Copy the data that appears below exactly. Drop the pictures.

> _Exercise input_
++++++

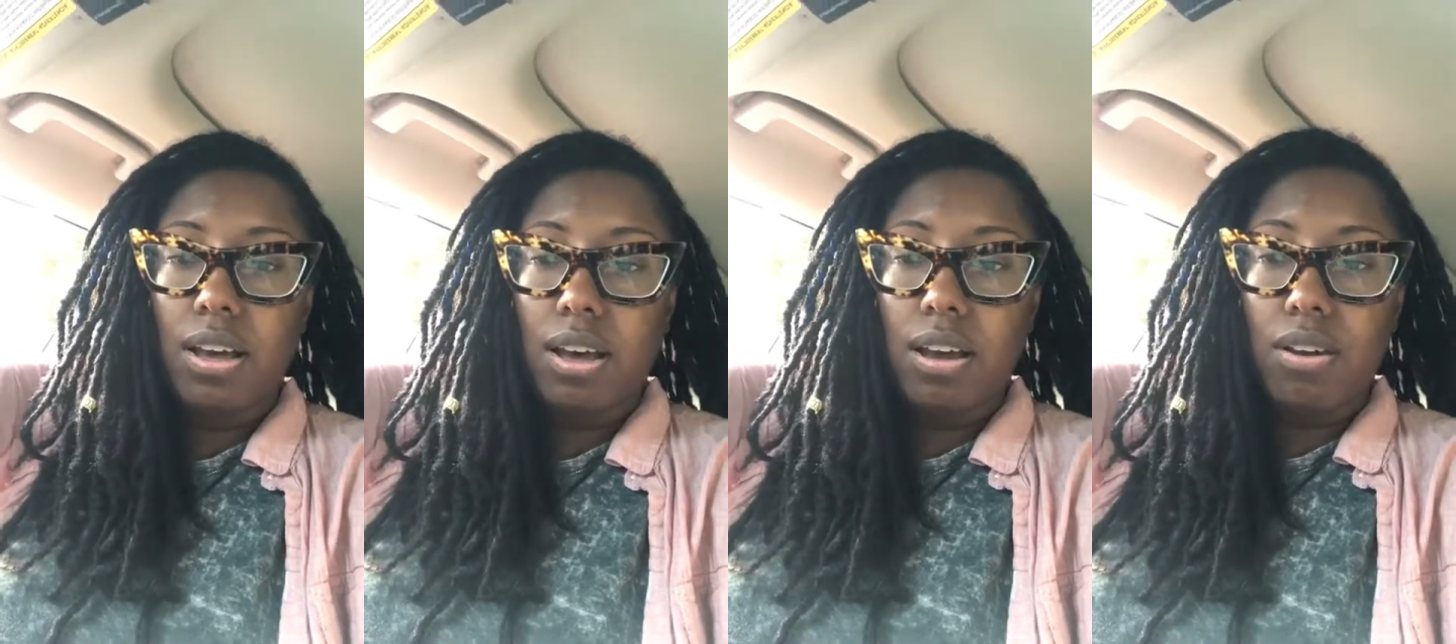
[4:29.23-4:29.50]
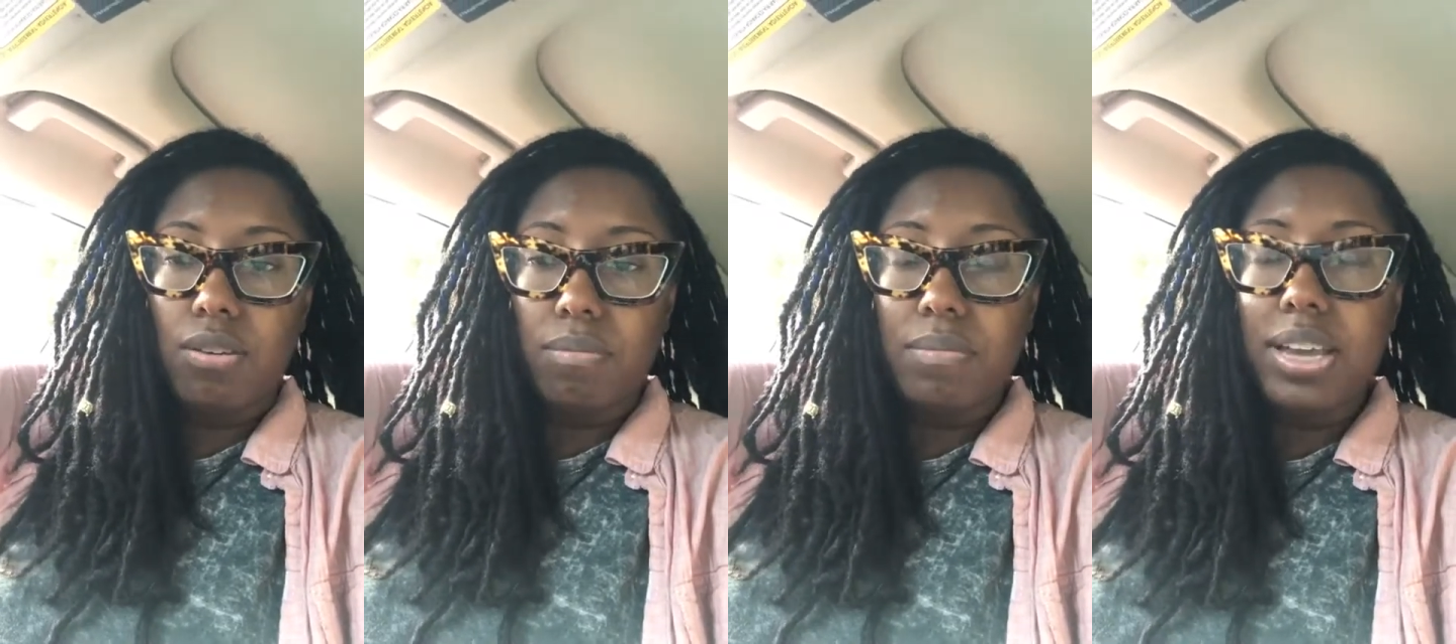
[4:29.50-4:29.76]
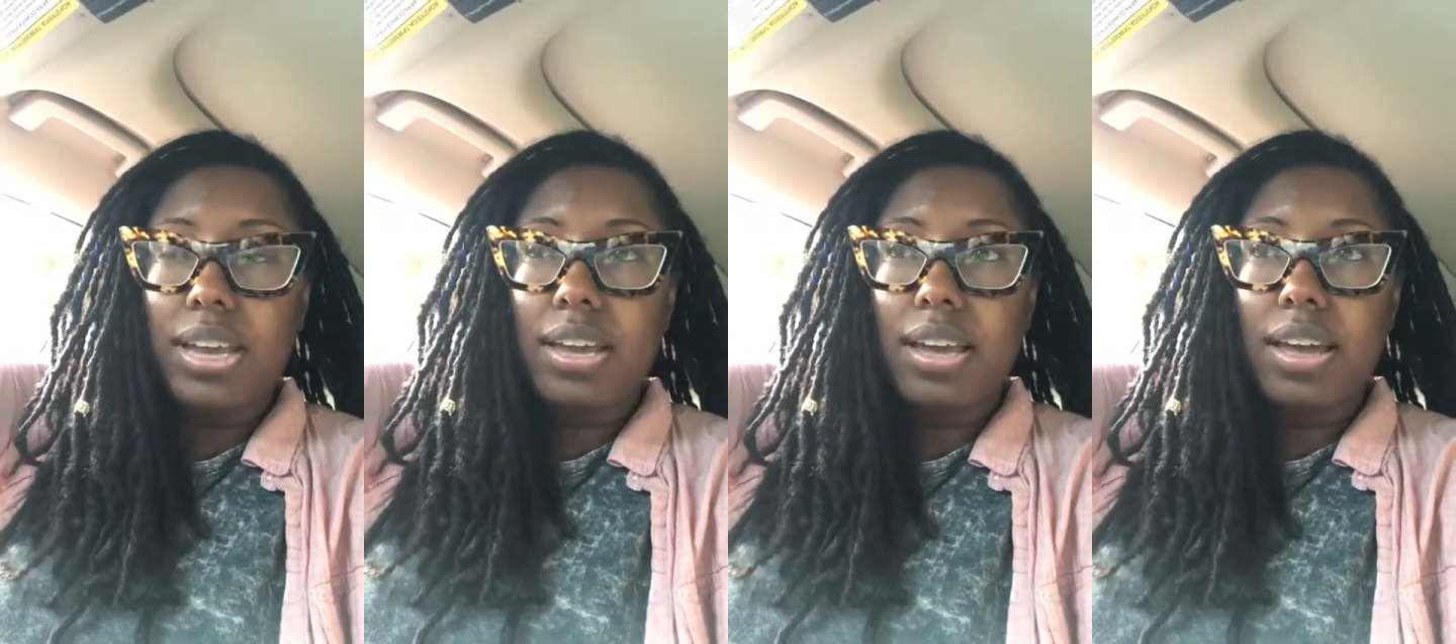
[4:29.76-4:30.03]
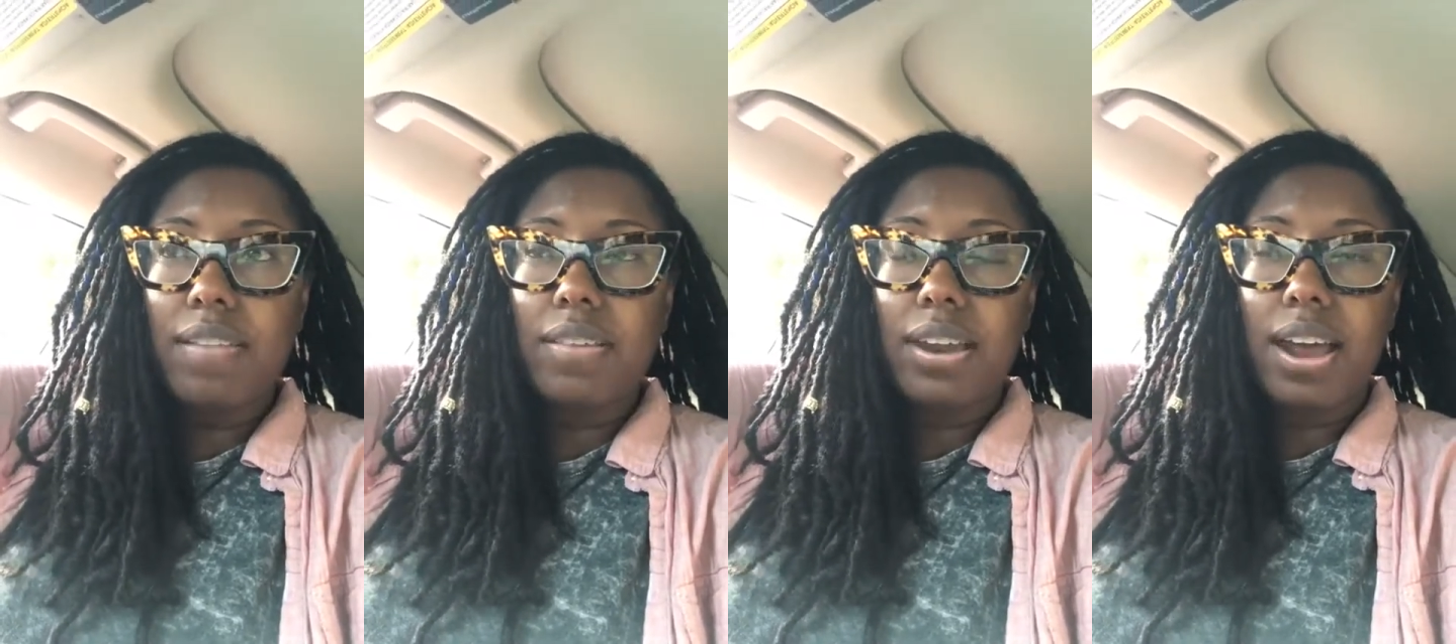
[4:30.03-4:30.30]
under me,
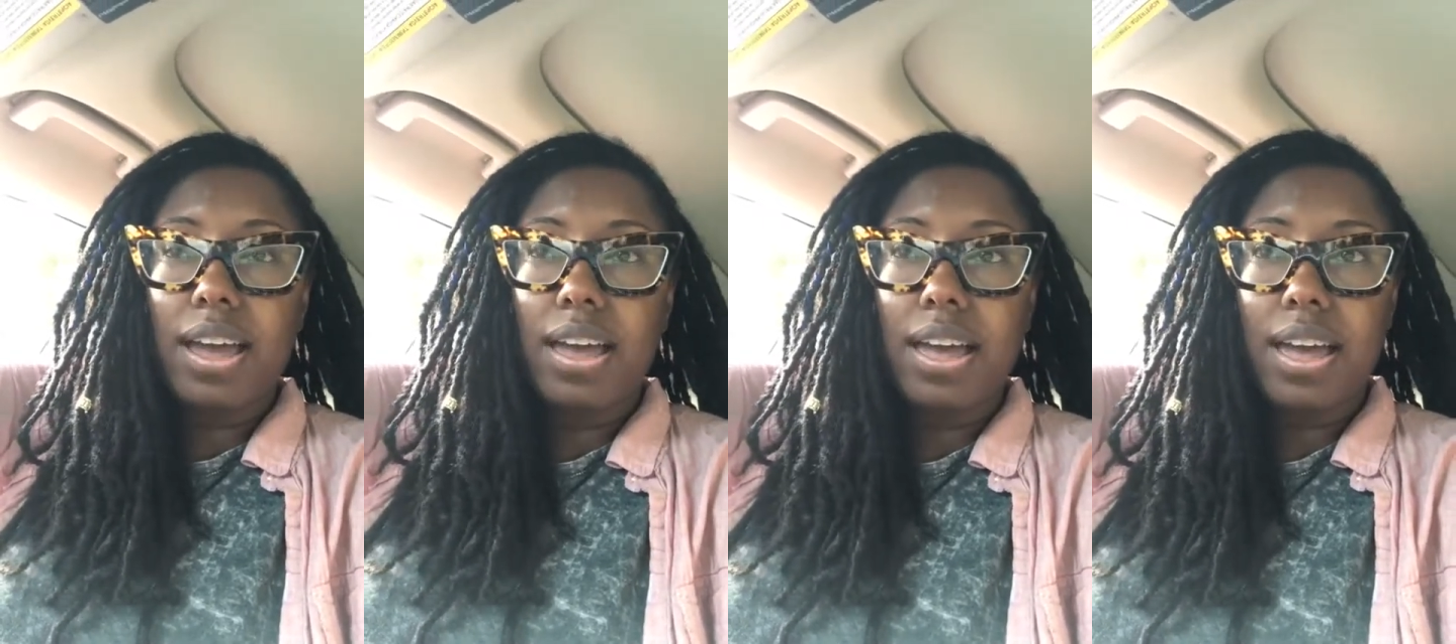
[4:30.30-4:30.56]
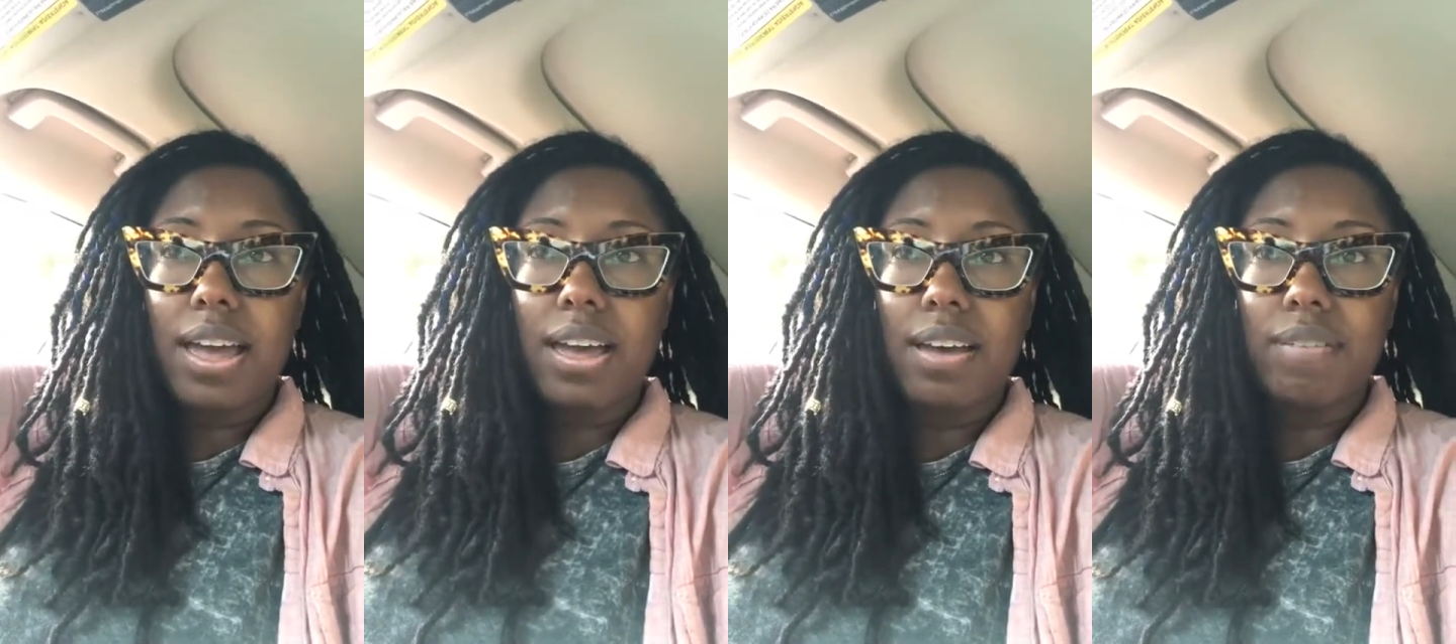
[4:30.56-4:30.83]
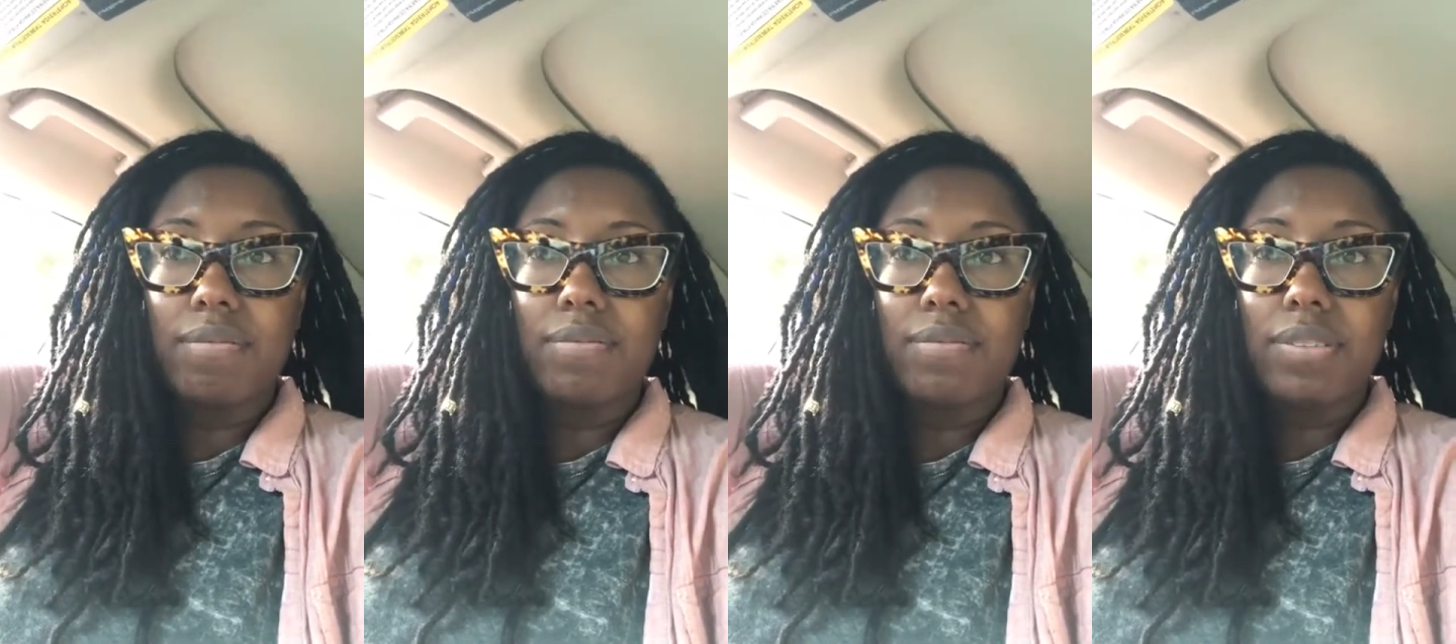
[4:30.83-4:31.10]
and then I have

++++++

> _Output for this task_
[4:29.23-4:29.50]
[4:29.50-4:29.76]
[4:29.76-4:30.03]
[4:30.03-4:30.30]
under me,
[4:30.30-4:30.56]
[4:30.56-4:30.83]
[4:30.83-4:31.10]
and then I have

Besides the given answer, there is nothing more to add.